EXERCISE INSTRUCTIONS
Return the data that follows exactly as it appears. Pictures do not belong in the copy.

GIVEN DATA
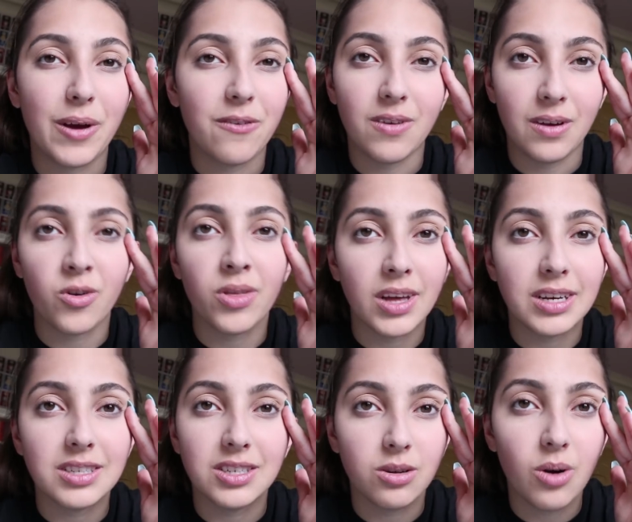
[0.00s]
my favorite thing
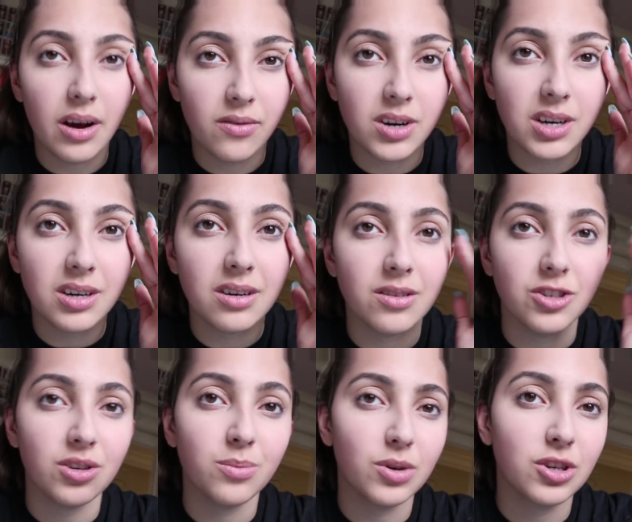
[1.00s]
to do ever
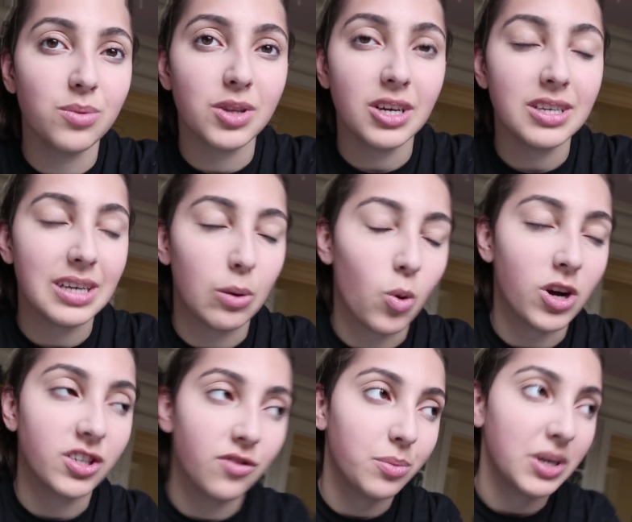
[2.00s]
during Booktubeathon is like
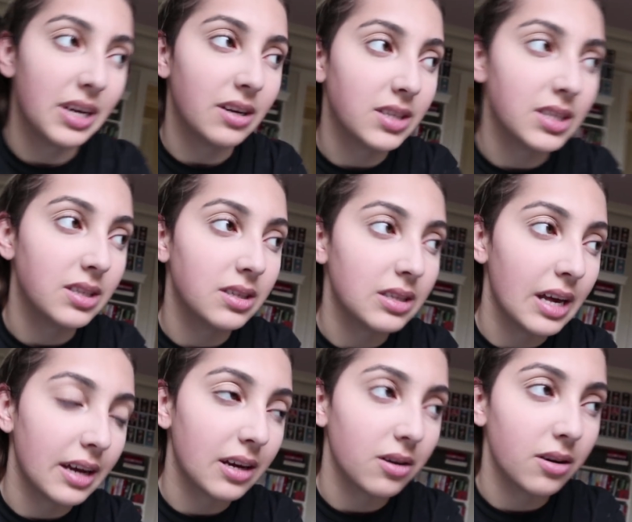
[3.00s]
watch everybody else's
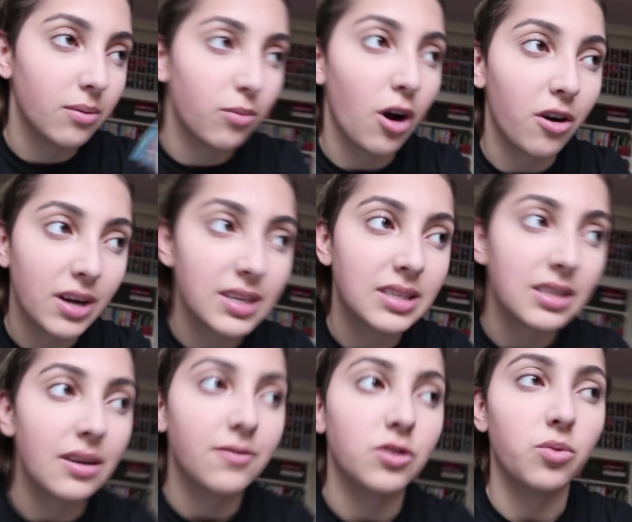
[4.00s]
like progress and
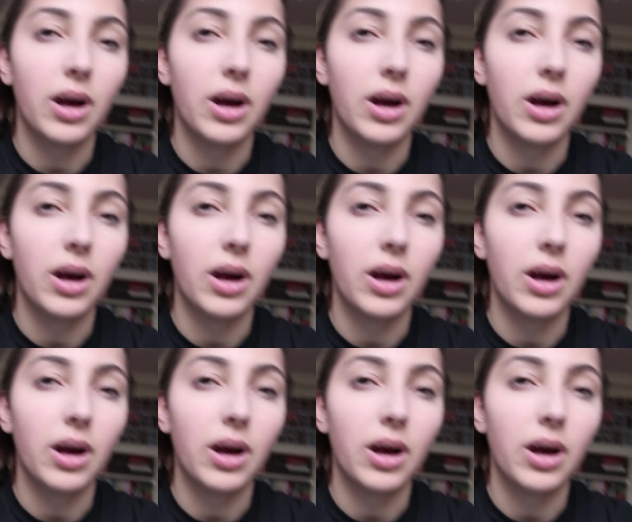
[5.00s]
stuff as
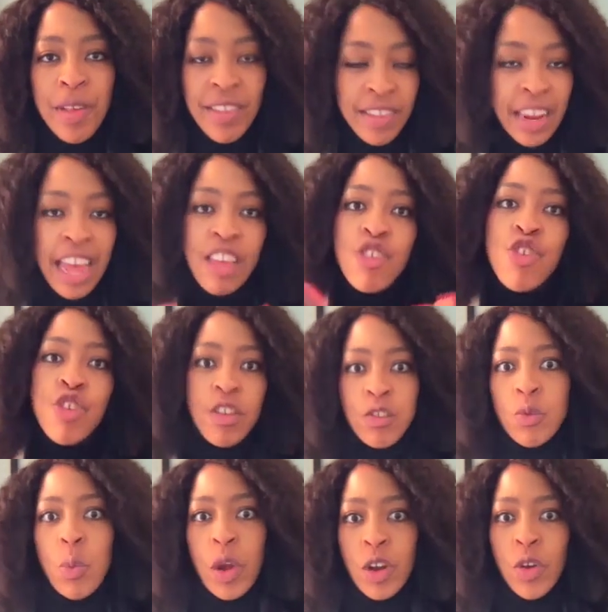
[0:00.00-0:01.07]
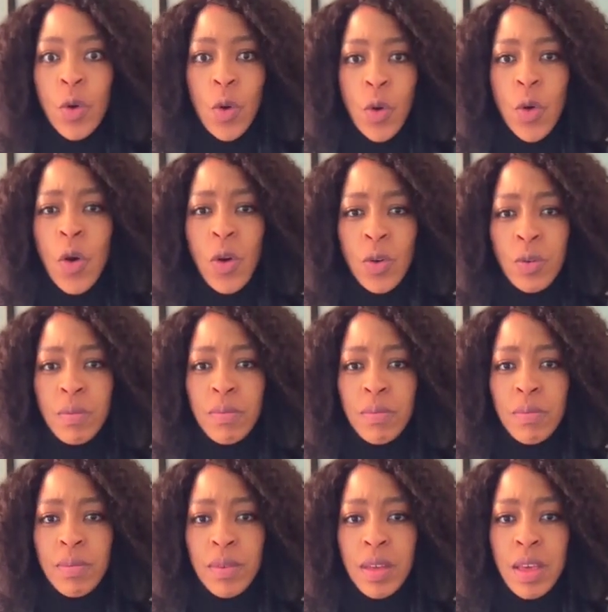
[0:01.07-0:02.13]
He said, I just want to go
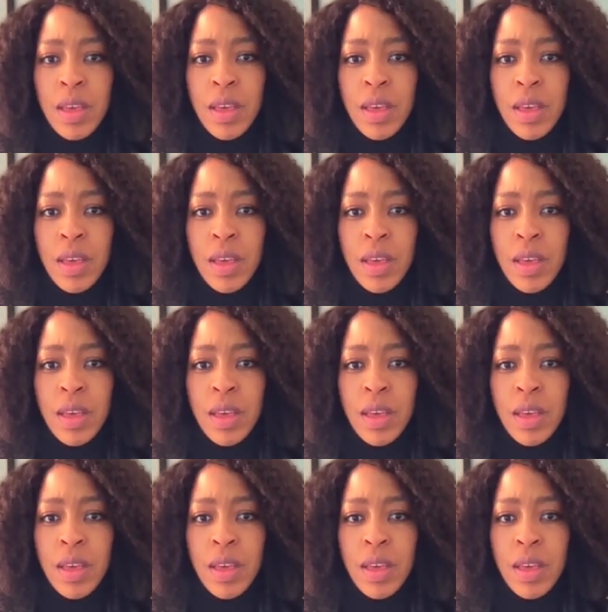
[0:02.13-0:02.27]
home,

OUTPUT OF THE EXERCISE
[0.00s]
my favorite thing
[1.00s]
to do ever
[2.00s]
during Booktubeathon is like
[3.00s]
watch everybody else's
[4.00s]
like progress and
[5.00s]
stuff as
[0:00.00-0:01.07]
[0:01.07-0:02.13]
He said, I just want to go
[0:02.13-0:02.27]
home,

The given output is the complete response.